### Goal of the exercise
Beneath this task are records; print exactly the stretch of them from the line with "(0.00 s to 0.90 s)" through the line with "Silent video, 21.5 frames per second.", both ends included.

### Stored items
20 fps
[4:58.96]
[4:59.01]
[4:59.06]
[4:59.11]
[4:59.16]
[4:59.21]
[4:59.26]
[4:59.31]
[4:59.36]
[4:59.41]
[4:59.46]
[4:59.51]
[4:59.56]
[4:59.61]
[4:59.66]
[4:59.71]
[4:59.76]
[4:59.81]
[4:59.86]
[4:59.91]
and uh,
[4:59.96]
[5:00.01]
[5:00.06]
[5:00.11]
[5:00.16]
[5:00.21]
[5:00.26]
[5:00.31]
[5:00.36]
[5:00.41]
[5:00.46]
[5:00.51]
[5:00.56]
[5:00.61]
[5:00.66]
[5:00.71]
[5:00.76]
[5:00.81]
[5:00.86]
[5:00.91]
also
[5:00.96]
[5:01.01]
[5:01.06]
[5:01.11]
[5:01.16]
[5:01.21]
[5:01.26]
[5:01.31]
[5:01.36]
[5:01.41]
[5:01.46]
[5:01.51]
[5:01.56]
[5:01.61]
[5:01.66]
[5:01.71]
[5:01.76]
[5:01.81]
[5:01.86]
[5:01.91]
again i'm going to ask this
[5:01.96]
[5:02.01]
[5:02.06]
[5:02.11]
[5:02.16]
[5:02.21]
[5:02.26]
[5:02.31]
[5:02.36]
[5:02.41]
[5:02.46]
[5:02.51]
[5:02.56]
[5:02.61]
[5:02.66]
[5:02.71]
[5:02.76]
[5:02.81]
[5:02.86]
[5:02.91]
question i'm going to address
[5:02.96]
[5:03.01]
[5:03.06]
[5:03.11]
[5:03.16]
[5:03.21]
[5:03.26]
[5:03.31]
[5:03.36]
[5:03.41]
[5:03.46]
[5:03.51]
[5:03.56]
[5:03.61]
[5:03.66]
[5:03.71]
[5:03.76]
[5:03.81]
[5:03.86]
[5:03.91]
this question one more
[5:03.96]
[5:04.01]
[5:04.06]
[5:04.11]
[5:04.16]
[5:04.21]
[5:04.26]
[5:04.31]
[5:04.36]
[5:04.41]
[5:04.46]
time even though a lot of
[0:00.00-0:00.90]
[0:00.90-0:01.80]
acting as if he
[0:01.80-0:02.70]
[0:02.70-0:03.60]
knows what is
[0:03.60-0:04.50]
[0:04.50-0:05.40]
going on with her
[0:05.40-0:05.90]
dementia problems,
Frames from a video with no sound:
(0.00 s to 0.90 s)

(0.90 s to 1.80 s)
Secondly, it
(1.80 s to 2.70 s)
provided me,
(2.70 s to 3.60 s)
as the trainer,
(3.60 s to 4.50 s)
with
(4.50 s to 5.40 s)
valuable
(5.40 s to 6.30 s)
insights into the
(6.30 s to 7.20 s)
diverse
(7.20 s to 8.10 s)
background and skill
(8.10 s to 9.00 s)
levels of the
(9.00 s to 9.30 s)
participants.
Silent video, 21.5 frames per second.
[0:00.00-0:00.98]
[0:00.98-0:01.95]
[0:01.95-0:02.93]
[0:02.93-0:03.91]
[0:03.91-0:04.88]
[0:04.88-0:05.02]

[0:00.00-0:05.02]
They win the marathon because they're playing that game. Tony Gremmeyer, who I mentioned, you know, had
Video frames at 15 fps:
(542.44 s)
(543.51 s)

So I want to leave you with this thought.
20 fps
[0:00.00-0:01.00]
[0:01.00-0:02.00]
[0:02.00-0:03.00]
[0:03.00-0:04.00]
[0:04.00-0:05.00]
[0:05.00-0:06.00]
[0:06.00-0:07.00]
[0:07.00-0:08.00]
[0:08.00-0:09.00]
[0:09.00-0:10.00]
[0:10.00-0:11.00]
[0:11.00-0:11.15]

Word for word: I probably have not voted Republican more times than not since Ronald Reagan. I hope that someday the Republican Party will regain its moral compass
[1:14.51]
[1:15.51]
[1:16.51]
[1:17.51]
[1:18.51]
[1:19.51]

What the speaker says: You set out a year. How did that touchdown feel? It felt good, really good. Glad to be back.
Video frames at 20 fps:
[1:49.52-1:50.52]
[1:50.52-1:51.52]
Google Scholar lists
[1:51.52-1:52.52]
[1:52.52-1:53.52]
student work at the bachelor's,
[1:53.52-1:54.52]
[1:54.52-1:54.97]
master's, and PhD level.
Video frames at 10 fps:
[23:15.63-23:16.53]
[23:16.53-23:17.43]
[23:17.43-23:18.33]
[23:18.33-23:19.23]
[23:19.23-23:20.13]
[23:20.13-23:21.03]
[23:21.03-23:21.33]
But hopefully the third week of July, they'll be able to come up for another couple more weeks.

### Task output
(0.00 s to 0.90 s)

(0.90 s to 1.80 s)
Secondly, it
(1.80 s to 2.70 s)
provided me,
(2.70 s to 3.60 s)
as the trainer,
(3.60 s to 4.50 s)
with
(4.50 s to 5.40 s)
valuable
(5.40 s to 6.30 s)
insights into the
(6.30 s to 7.20 s)
diverse
(7.20 s to 8.10 s)
background and skill
(8.10 s to 9.00 s)
levels of the
(9.00 s to 9.30 s)
participants.
Silent video, 21.5 frames per second.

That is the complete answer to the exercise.